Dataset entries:
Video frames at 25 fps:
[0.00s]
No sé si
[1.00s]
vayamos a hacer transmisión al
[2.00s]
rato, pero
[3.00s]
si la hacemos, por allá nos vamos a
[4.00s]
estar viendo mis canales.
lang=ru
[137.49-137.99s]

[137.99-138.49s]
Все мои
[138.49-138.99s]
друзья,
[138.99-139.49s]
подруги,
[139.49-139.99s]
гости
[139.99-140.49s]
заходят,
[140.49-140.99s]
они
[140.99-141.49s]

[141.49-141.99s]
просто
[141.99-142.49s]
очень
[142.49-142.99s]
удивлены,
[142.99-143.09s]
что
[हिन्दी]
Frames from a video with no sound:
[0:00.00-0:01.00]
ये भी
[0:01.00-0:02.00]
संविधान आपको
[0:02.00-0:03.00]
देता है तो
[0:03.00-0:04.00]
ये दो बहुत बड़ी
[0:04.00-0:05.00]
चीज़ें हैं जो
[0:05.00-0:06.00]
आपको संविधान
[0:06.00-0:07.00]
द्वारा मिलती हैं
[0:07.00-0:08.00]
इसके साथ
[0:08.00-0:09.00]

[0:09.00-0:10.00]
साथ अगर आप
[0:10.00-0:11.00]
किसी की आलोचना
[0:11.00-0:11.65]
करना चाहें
==
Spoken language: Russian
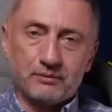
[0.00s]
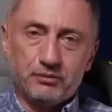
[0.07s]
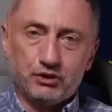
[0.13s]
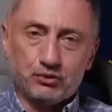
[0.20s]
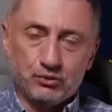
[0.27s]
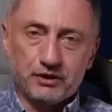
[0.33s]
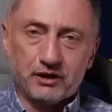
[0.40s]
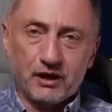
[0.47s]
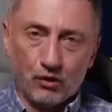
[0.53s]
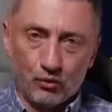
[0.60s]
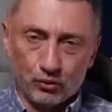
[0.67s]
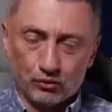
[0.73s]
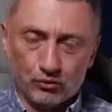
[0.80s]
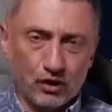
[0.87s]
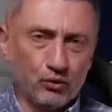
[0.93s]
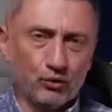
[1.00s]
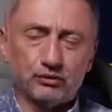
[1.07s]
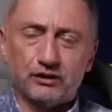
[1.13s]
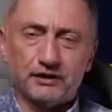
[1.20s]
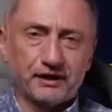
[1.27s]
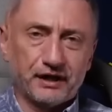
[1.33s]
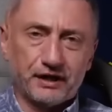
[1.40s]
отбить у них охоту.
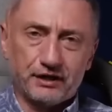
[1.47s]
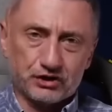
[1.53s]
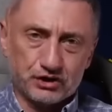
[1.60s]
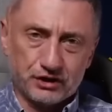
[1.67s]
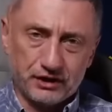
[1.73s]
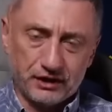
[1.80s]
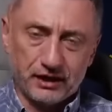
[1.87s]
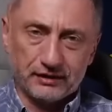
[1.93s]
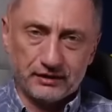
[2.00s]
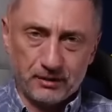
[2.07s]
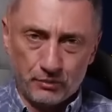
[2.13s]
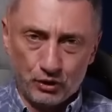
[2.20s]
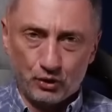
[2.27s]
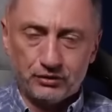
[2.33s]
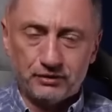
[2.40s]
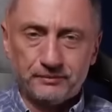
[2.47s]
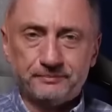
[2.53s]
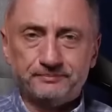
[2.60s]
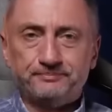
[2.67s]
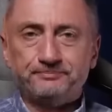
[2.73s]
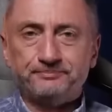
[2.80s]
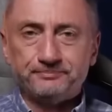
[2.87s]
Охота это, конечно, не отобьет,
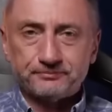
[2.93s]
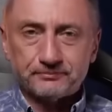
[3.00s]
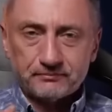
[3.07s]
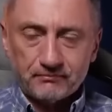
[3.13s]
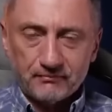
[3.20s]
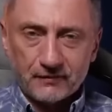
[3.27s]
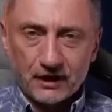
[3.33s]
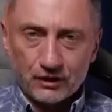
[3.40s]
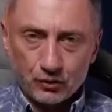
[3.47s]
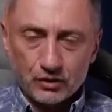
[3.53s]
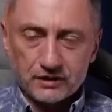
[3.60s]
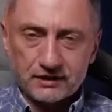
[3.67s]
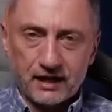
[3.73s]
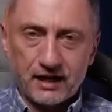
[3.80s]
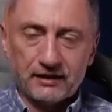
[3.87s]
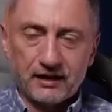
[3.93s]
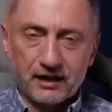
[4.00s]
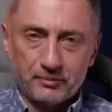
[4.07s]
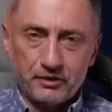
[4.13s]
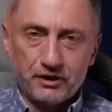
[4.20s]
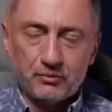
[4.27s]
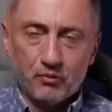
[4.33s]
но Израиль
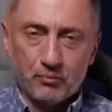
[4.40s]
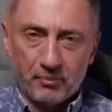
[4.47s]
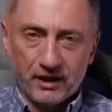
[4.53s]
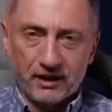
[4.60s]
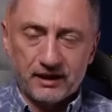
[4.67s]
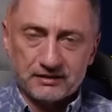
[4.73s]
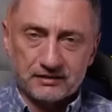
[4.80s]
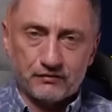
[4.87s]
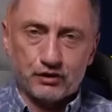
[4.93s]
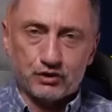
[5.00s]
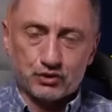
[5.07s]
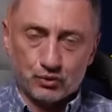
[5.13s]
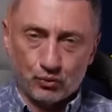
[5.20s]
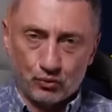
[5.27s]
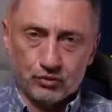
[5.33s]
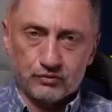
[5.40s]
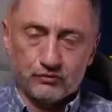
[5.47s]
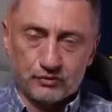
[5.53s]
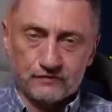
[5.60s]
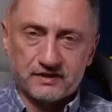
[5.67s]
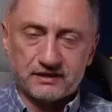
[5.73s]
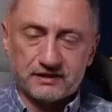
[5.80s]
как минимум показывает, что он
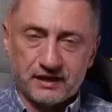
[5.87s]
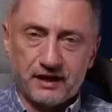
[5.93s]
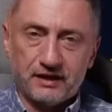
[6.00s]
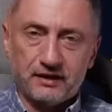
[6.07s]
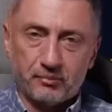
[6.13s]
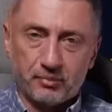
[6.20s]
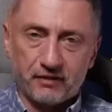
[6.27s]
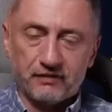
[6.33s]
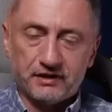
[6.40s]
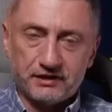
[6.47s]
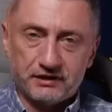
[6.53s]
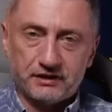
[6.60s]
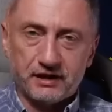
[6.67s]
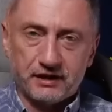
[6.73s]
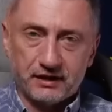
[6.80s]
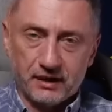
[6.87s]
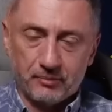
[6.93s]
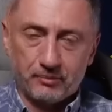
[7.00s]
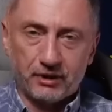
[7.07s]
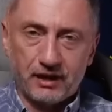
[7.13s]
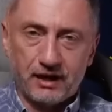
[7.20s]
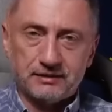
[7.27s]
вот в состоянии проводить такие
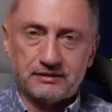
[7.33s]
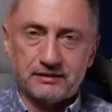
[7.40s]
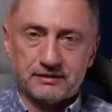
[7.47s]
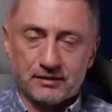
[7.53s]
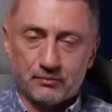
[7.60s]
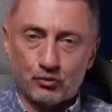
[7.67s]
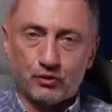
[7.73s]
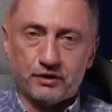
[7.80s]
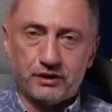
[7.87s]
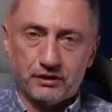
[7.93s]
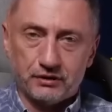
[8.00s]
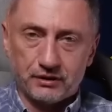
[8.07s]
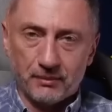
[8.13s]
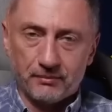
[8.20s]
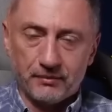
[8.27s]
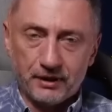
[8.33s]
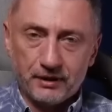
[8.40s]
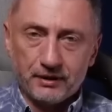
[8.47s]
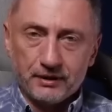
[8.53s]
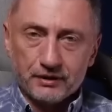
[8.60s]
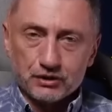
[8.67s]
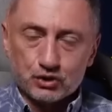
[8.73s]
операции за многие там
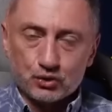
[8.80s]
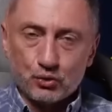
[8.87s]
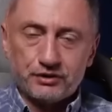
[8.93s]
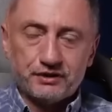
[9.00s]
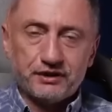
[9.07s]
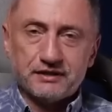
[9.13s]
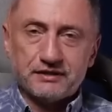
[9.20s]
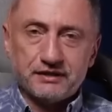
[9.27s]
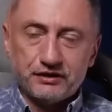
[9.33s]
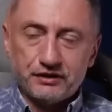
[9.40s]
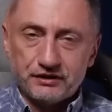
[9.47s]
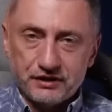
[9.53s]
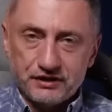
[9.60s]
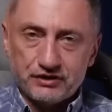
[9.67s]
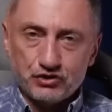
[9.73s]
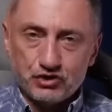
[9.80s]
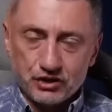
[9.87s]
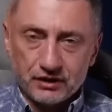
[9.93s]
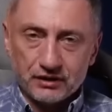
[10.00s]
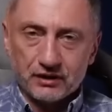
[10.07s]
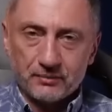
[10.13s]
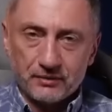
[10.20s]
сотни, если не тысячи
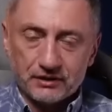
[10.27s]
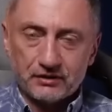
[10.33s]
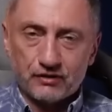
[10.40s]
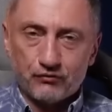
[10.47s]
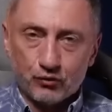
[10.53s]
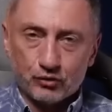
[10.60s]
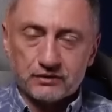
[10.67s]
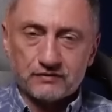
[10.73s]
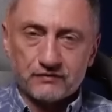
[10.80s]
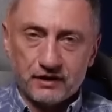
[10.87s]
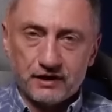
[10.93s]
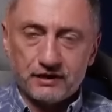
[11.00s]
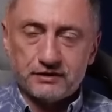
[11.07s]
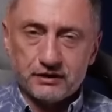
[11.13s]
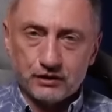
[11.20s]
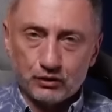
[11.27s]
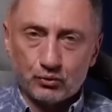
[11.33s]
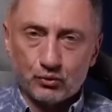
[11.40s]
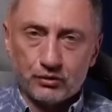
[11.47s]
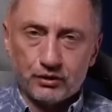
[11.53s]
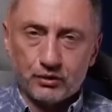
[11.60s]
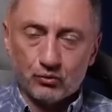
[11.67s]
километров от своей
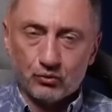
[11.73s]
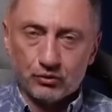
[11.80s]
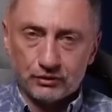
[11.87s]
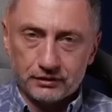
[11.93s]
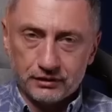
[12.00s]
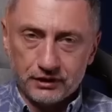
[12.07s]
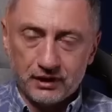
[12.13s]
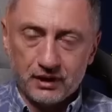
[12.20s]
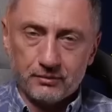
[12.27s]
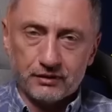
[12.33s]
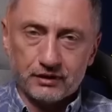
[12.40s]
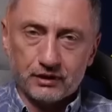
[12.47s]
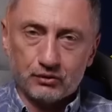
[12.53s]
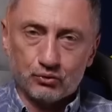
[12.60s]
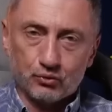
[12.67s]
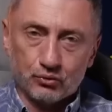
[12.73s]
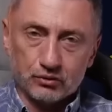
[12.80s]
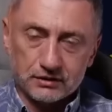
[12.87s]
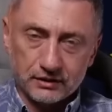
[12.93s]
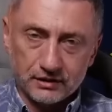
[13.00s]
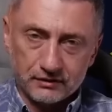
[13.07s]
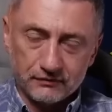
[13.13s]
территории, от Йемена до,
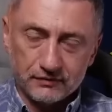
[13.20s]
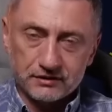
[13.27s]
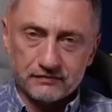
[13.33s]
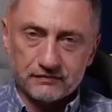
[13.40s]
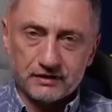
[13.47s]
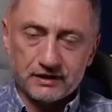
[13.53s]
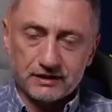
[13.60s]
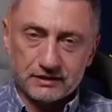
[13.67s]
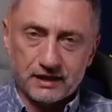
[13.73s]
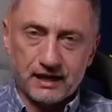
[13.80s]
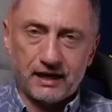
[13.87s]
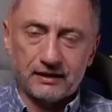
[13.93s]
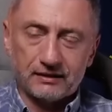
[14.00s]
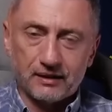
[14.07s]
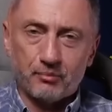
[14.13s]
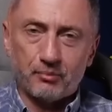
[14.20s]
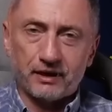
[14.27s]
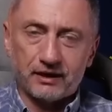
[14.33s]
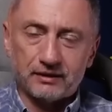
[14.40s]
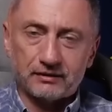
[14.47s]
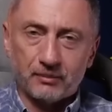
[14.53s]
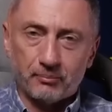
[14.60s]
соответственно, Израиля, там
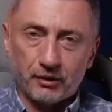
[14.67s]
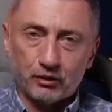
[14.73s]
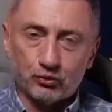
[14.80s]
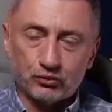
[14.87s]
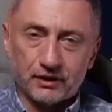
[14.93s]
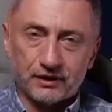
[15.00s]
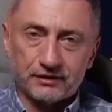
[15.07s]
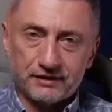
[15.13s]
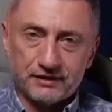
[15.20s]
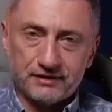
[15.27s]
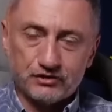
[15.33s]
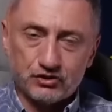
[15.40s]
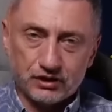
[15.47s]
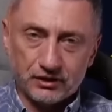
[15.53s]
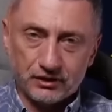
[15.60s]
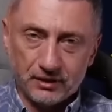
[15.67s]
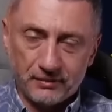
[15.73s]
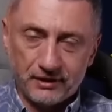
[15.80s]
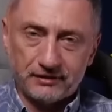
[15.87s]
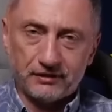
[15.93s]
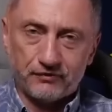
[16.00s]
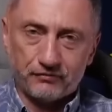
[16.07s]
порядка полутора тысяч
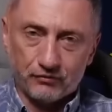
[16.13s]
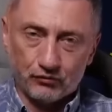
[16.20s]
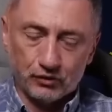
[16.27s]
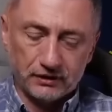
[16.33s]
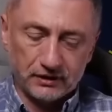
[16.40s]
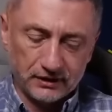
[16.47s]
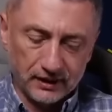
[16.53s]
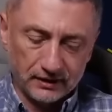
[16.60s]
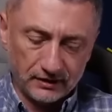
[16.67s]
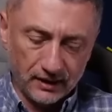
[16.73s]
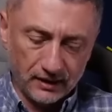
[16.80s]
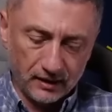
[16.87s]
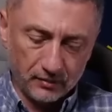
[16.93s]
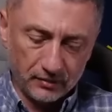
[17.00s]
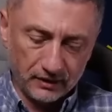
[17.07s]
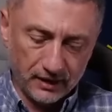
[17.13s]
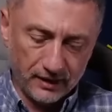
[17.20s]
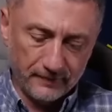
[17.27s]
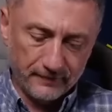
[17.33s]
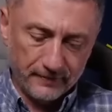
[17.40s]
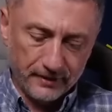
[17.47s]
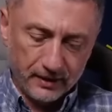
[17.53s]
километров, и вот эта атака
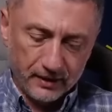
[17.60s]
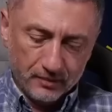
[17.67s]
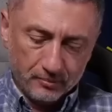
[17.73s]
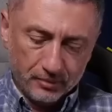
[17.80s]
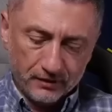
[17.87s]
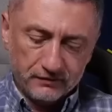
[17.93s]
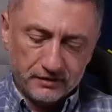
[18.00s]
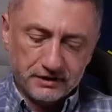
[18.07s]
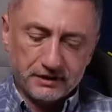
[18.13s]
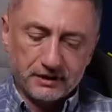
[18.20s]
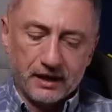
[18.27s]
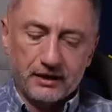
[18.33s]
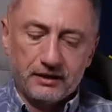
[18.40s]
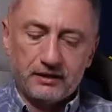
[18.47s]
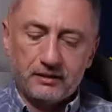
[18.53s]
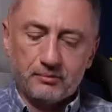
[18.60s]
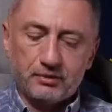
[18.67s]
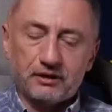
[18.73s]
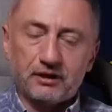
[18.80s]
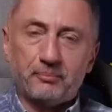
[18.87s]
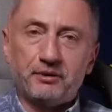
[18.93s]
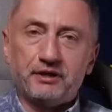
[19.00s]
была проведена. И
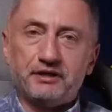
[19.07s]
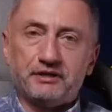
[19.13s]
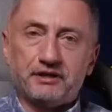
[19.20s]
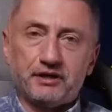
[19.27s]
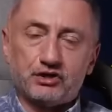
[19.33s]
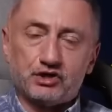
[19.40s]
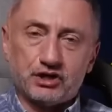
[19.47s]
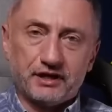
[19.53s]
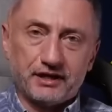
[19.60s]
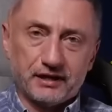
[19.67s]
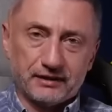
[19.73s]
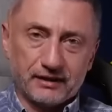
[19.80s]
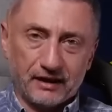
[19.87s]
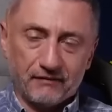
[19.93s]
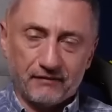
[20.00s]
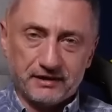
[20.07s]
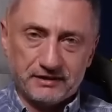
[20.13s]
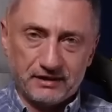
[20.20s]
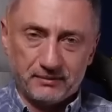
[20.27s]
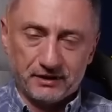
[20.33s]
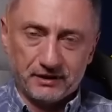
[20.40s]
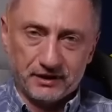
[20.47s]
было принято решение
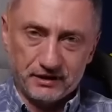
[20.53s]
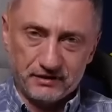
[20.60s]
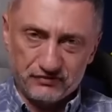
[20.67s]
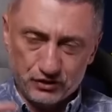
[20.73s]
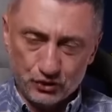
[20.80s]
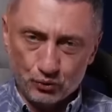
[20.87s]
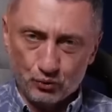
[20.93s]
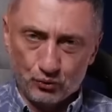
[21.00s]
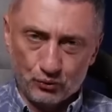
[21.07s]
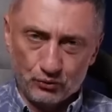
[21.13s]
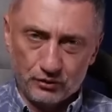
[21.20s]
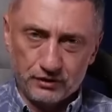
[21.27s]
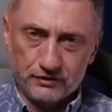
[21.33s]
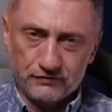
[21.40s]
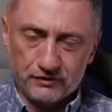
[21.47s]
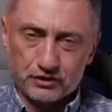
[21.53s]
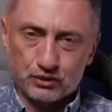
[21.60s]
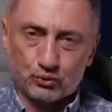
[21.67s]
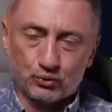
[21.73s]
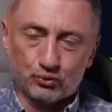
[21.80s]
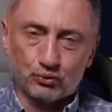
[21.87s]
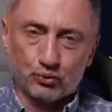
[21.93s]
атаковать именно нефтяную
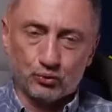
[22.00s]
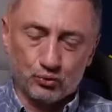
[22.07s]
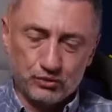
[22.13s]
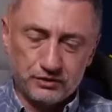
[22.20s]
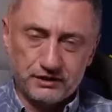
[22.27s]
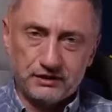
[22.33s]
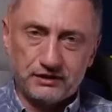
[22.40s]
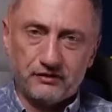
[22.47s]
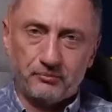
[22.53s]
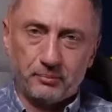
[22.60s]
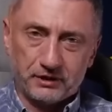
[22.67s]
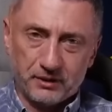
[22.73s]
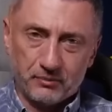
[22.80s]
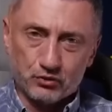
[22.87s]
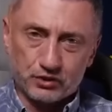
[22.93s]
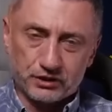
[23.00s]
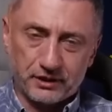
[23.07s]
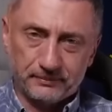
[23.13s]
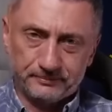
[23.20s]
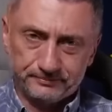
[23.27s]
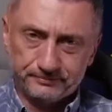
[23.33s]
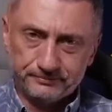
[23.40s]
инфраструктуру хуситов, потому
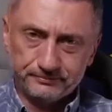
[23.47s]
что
--
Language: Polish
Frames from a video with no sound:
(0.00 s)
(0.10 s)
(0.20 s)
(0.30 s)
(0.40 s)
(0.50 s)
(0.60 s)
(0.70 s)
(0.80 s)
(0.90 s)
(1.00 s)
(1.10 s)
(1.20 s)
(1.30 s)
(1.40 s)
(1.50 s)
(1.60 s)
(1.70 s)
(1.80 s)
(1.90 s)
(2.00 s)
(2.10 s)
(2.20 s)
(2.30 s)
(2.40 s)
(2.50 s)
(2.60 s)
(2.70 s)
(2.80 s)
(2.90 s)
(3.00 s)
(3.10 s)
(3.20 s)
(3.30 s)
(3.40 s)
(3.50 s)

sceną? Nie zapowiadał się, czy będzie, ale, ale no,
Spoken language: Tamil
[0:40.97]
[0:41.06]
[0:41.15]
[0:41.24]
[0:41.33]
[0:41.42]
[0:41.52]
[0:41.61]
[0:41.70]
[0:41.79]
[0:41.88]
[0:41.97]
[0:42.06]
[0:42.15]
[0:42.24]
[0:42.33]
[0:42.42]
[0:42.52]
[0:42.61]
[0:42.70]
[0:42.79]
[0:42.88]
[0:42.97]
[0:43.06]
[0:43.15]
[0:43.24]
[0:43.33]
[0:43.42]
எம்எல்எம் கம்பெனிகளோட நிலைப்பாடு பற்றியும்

### Work instructions
How many lines of the entries include the string "Spoken"? Answer with a number and no other words.

### Exercise response
2